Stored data
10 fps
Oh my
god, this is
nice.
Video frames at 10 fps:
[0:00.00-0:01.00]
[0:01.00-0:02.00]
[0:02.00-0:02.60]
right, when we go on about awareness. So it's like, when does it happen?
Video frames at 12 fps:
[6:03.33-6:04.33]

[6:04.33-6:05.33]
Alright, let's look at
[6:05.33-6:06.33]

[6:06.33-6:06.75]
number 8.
==
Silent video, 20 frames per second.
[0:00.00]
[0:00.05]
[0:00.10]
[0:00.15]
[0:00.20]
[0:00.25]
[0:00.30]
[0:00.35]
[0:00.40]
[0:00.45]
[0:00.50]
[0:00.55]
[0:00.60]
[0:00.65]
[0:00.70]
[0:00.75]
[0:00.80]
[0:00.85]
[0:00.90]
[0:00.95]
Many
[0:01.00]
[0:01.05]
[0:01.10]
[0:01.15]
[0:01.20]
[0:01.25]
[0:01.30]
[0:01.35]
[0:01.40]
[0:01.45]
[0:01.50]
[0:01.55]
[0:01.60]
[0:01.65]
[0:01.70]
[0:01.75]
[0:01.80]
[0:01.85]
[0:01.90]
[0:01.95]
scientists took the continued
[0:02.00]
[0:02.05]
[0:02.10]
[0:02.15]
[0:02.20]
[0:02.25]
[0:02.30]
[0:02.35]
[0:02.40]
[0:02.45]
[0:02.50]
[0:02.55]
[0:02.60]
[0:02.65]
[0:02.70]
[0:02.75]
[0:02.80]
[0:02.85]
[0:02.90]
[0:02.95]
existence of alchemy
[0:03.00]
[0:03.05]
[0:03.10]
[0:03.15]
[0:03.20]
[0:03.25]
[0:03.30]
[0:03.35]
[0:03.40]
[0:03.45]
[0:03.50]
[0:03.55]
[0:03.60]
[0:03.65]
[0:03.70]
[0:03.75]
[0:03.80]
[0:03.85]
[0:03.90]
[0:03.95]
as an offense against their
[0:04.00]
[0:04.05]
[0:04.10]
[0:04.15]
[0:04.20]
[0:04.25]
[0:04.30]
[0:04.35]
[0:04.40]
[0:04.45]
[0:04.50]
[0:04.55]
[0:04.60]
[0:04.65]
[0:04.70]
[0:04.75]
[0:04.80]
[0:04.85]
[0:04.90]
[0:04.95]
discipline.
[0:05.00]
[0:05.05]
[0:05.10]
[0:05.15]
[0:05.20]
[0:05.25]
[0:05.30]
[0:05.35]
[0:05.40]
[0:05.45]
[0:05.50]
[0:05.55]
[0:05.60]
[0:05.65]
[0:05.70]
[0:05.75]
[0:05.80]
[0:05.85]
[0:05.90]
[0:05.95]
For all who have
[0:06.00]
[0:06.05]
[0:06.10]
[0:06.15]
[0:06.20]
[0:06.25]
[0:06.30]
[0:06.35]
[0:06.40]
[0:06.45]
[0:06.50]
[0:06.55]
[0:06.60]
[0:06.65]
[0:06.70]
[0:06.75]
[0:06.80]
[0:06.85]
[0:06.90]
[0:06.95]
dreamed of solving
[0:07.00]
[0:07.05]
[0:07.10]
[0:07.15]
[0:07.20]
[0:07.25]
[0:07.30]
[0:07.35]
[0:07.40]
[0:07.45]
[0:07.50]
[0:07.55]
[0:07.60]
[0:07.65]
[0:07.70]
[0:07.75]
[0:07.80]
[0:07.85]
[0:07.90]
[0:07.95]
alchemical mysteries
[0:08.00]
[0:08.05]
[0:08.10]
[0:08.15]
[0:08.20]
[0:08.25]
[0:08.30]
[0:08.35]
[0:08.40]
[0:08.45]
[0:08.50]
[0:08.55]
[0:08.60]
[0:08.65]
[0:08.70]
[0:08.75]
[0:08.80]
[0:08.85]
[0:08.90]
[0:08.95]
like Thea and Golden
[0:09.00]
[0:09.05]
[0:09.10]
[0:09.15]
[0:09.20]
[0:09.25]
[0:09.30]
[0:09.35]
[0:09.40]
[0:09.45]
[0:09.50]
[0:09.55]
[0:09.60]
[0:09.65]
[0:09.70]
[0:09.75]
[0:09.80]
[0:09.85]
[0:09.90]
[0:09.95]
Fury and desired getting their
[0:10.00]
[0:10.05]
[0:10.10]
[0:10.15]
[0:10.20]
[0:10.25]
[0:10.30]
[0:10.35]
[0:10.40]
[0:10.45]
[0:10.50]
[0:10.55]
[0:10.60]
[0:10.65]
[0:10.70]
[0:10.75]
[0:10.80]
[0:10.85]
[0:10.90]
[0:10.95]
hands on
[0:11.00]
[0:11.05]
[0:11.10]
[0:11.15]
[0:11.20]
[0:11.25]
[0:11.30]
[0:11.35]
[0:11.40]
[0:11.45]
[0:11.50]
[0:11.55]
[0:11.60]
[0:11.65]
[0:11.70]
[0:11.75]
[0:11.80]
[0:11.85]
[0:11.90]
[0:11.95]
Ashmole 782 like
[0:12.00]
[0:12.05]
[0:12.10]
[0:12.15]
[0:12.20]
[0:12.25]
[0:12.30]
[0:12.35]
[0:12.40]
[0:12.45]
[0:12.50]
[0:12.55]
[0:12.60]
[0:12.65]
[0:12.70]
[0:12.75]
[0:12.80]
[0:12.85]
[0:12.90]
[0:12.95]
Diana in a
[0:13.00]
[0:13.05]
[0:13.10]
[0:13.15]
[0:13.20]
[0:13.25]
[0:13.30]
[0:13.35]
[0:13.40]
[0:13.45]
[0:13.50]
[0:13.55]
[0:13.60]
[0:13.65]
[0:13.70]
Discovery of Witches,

* **WORK ORDER**
For the records above, give the number of lines that include the string "frames", with nothing added.

* **EXERCISE RESPONSE**
3